:: ACTIVITY ::
Please copy out the entries below exactly, beginning with the line that contains "[00:00:09.93]" and ending with the line that contains "[00:00:13.73]", and include nothing outside that span.

:: RECORD EXCERPTS ::
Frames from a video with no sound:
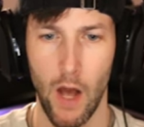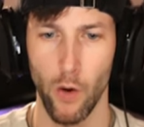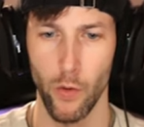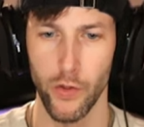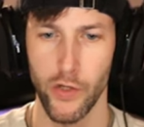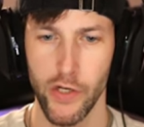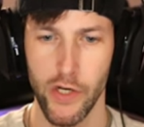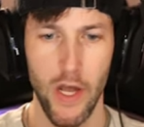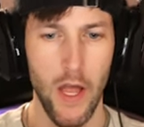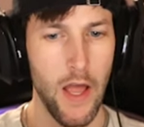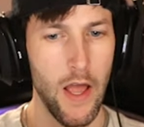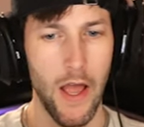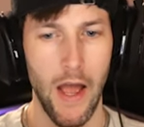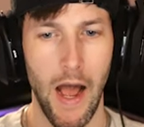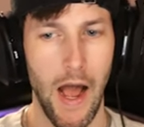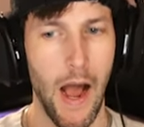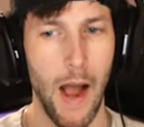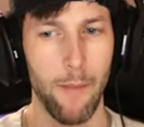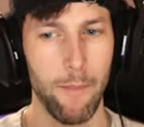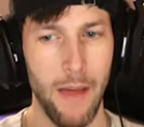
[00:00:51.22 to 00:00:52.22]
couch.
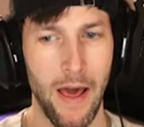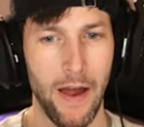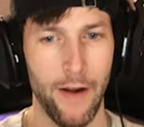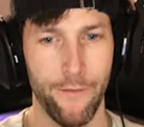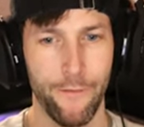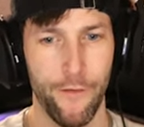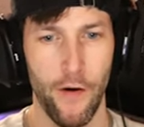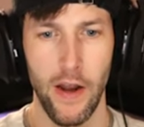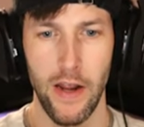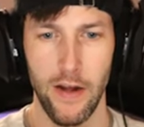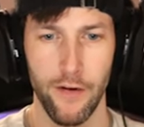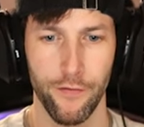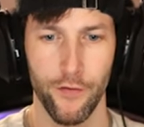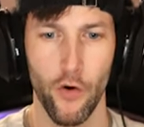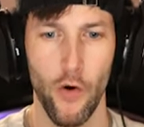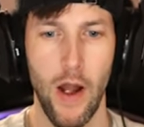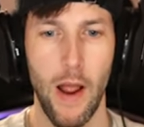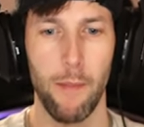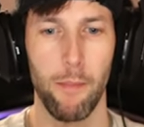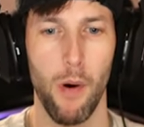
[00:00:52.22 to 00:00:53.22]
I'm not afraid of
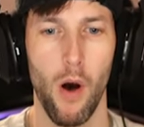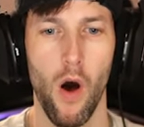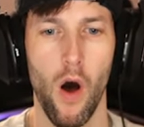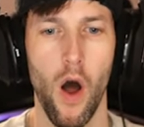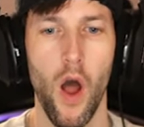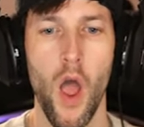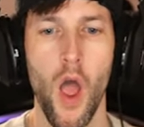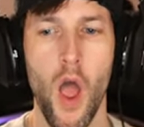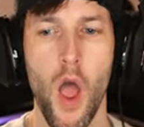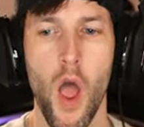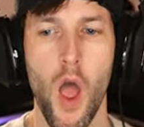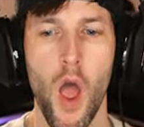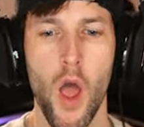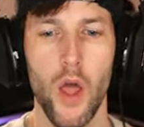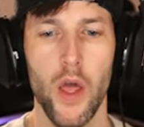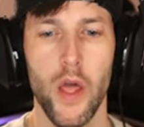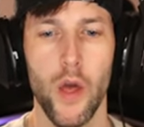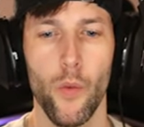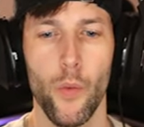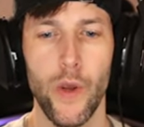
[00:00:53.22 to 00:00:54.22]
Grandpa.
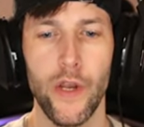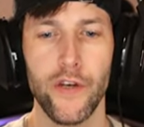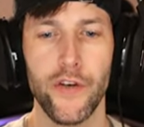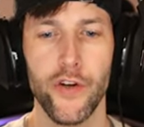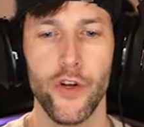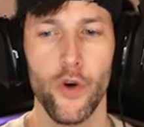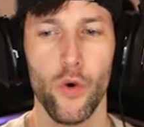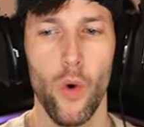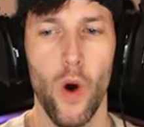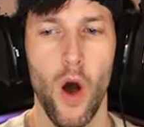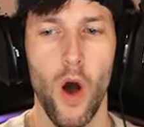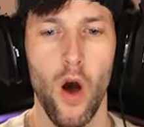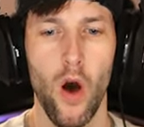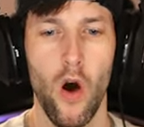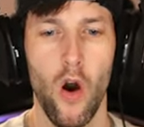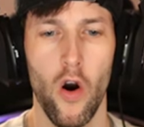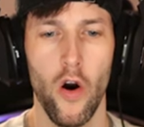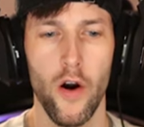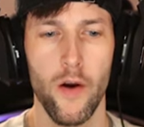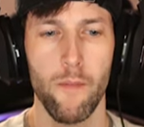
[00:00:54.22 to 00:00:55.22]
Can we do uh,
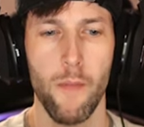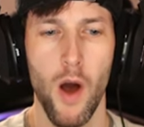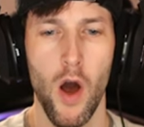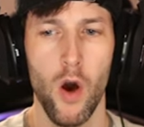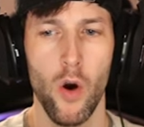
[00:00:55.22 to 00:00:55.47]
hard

...

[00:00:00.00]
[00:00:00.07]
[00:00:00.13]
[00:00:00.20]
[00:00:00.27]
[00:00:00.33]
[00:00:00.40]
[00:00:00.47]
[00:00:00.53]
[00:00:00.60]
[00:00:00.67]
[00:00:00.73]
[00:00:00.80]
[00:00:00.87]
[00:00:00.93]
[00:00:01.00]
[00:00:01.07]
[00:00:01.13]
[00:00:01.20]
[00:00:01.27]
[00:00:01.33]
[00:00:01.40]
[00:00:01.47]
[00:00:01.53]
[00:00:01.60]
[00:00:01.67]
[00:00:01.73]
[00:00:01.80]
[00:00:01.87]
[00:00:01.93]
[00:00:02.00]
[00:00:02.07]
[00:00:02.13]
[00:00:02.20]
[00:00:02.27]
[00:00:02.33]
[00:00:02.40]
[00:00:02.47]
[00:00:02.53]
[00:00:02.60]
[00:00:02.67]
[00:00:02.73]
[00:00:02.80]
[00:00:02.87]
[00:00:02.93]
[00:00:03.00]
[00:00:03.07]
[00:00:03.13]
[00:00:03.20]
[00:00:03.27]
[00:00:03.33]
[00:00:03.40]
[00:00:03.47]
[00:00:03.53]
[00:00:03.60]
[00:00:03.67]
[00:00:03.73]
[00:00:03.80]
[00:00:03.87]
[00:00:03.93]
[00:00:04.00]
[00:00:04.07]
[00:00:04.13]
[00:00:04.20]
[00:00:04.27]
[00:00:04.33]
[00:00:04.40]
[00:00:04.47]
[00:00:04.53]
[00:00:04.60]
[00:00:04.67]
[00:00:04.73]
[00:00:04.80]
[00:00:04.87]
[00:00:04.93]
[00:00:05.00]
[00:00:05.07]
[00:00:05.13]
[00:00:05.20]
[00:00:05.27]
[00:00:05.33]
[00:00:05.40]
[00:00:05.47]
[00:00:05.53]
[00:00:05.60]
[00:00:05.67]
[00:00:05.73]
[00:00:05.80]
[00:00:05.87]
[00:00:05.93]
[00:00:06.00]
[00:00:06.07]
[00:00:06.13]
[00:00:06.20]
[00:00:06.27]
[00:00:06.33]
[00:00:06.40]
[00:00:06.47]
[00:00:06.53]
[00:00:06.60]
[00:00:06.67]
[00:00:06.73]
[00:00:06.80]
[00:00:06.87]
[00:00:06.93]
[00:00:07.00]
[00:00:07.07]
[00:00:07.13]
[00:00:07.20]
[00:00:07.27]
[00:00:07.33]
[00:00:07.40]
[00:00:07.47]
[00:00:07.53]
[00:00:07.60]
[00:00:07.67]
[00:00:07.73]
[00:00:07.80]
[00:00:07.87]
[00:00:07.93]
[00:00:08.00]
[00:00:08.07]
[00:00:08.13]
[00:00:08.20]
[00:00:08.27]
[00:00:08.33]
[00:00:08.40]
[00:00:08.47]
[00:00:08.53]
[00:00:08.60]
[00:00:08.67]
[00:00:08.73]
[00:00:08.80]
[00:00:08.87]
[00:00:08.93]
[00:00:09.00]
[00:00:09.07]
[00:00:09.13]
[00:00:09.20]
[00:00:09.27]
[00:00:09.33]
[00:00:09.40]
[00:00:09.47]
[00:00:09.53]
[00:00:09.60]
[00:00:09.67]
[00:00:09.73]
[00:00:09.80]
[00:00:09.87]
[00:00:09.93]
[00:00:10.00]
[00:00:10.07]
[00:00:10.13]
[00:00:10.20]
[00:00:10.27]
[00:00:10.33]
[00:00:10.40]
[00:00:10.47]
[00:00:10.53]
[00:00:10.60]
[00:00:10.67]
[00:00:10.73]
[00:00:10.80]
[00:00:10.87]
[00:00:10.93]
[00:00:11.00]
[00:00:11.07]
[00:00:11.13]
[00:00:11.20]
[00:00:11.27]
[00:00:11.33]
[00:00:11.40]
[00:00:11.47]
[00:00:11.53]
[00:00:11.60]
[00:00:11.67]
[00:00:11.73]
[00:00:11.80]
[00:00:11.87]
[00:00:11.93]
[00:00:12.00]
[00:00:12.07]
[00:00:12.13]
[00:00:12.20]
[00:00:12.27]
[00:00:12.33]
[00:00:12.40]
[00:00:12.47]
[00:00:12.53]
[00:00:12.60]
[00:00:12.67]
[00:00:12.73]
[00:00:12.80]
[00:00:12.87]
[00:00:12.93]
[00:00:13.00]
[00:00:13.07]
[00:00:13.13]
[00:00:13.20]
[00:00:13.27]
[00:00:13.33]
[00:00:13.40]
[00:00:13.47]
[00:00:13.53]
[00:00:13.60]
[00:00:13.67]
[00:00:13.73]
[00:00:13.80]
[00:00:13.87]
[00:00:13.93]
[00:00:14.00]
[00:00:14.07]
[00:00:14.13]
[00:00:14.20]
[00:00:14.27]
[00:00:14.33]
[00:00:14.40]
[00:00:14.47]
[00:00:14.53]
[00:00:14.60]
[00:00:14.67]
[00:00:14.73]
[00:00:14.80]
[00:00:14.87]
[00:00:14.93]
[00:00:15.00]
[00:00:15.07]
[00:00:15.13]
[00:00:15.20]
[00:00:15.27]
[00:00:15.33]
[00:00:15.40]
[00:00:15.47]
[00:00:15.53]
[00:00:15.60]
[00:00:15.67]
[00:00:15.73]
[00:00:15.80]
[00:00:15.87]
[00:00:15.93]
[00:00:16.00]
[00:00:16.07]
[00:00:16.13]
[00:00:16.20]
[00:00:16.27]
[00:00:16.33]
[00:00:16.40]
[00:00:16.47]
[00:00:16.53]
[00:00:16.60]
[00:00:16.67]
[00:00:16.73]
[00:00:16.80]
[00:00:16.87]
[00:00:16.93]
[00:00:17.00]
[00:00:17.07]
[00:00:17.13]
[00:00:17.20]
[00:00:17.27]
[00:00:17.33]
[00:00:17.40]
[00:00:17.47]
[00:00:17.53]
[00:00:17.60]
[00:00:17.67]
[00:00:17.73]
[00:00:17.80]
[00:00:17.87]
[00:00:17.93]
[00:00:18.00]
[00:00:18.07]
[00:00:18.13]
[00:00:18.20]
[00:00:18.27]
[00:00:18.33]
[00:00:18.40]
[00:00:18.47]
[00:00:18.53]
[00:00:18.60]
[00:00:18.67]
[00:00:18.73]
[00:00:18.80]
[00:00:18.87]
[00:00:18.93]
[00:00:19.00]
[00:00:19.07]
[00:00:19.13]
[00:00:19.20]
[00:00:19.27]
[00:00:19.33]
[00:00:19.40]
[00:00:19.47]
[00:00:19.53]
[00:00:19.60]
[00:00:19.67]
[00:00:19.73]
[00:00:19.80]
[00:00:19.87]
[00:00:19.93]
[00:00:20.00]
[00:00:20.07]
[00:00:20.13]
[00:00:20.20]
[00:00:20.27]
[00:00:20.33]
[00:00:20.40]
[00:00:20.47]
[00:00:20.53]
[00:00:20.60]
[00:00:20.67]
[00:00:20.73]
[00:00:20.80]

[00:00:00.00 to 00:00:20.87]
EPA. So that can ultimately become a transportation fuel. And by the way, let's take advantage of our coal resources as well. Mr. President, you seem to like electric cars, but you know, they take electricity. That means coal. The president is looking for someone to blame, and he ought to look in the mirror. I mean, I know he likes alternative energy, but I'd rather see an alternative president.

:: TASK OUTPUT ::
[00:00:09.93]
[00:00:10.00]
[00:00:10.07]
[00:00:10.13]
[00:00:10.20]
[00:00:10.27]
[00:00:10.33]
[00:00:10.40]
[00:00:10.47]
[00:00:10.53]
[00:00:10.60]
[00:00:10.67]
[00:00:10.73]
[00:00:10.80]
[00:00:10.87]
[00:00:10.93]
[00:00:11.00]
[00:00:11.07]
[00:00:11.13]
[00:00:11.20]
[00:00:11.27]
[00:00:11.33]
[00:00:11.40]
[00:00:11.47]
[00:00:11.53]
[00:00:11.60]
[00:00:11.67]
[00:00:11.73]
[00:00:11.80]
[00:00:11.87]
[00:00:11.93]
[00:00:12.00]
[00:00:12.07]
[00:00:12.13]
[00:00:12.20]
[00:00:12.27]
[00:00:12.33]
[00:00:12.40]
[00:00:12.47]
[00:00:12.53]
[00:00:12.60]
[00:00:12.67]
[00:00:12.73]
[00:00:12.80]
[00:00:12.87]
[00:00:12.93]
[00:00:13.00]
[00:00:13.07]
[00:00:13.13]
[00:00:13.20]
[00:00:13.27]
[00:00:13.33]
[00:00:13.40]
[00:00:13.47]
[00:00:13.53]
[00:00:13.60]
[00:00:13.67]
[00:00:13.73]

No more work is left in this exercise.